--- The task ---
Entries follow. Give back exactly the lines starting at the one containing "[00:00:08.77]" and ending at the one containing "[0:01.01-0:02.03]", and no other lines.

▬▬▬▬▬▬▬▬▬▬

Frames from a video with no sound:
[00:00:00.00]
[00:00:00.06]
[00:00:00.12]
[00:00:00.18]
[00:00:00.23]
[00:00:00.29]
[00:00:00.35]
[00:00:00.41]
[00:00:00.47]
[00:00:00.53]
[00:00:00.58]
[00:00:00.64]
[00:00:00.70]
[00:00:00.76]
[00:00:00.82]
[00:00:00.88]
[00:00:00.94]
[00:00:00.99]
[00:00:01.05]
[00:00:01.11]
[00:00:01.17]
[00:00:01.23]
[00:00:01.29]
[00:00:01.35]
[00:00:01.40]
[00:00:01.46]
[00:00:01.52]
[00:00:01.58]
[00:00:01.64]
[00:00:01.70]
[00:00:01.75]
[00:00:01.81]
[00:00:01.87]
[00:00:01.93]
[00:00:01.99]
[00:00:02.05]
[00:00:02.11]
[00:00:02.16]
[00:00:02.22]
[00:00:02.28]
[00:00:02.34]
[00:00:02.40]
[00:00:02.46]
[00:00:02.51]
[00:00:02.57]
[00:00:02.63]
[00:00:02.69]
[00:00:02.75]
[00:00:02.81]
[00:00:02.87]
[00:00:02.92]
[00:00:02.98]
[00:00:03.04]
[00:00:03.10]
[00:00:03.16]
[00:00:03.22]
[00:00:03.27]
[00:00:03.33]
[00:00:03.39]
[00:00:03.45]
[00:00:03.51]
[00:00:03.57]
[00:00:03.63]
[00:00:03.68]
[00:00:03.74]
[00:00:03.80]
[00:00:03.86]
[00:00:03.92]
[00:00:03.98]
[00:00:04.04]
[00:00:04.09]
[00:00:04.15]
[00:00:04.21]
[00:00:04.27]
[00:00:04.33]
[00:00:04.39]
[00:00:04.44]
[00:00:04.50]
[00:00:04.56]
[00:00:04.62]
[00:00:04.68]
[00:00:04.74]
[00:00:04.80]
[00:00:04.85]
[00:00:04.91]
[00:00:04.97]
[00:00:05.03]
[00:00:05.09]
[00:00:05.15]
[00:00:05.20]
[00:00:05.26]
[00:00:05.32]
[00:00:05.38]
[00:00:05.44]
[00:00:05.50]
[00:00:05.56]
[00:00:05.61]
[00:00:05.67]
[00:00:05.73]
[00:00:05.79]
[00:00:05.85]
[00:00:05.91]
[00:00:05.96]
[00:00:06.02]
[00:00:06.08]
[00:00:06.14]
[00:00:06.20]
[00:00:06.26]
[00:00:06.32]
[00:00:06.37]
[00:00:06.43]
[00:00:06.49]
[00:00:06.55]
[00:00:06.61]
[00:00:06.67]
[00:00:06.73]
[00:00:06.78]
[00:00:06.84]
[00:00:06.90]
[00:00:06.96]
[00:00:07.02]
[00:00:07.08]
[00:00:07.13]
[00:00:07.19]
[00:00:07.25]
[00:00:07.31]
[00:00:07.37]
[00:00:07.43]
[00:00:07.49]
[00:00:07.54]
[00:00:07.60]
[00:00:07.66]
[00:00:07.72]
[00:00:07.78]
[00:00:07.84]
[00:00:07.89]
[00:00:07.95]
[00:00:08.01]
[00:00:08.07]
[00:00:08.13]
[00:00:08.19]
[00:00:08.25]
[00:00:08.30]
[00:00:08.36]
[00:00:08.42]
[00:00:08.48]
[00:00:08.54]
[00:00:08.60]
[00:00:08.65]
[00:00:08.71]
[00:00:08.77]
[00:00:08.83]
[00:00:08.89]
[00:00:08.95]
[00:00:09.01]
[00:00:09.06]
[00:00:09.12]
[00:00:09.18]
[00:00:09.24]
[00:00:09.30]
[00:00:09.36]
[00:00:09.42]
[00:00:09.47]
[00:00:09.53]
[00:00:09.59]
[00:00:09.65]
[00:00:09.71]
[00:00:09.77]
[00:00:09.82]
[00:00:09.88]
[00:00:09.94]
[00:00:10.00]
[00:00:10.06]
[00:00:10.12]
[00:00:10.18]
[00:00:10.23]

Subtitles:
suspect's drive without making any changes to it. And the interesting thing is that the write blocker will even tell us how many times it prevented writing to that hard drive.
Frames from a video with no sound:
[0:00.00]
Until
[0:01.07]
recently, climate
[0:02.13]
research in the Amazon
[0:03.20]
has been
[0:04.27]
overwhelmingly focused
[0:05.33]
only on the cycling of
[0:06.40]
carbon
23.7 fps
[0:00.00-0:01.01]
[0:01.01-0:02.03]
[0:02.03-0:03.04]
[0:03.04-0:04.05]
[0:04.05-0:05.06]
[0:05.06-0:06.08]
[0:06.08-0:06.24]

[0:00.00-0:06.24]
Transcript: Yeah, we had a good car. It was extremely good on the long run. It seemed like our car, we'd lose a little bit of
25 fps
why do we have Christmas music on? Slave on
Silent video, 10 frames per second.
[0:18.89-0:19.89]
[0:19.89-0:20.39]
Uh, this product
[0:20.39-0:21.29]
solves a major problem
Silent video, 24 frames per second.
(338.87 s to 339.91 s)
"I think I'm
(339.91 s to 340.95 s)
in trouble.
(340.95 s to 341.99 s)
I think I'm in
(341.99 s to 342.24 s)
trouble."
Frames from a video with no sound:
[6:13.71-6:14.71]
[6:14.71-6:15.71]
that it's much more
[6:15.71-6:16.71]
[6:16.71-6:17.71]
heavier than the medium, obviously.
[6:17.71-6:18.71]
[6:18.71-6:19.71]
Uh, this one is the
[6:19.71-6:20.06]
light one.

▬▬▬▬▬▬▬▬▬▬

--- Answer box ---
[00:00:08.77]
[00:00:08.83]
[00:00:08.89]
[00:00:08.95]
[00:00:09.01]
[00:00:09.06]
[00:00:09.12]
[00:00:09.18]
[00:00:09.24]
[00:00:09.30]
[00:00:09.36]
[00:00:09.42]
[00:00:09.47]
[00:00:09.53]
[00:00:09.59]
[00:00:09.65]
[00:00:09.71]
[00:00:09.77]
[00:00:09.82]
[00:00:09.88]
[00:00:09.94]
[00:00:10.00]
[00:00:10.06]
[00:00:10.12]
[00:00:10.18]
[00:00:10.23]

Subtitles:
suspect's drive without making any changes to it. And the interesting thing is that the write blocker will even tell us how many times it prevented writing to that hard drive.
Frames from a video with no sound:
[0:00.00]
Until
[0:01.07]
recently, climate
[0:02.13]
research in the Amazon
[0:03.20]
has been
[0:04.27]
overwhelmingly focused
[0:05.33]
only on the cycling of
[0:06.40]
carbon
23.7 fps
[0:00.00-0:01.01]
[0:01.01-0:02.03]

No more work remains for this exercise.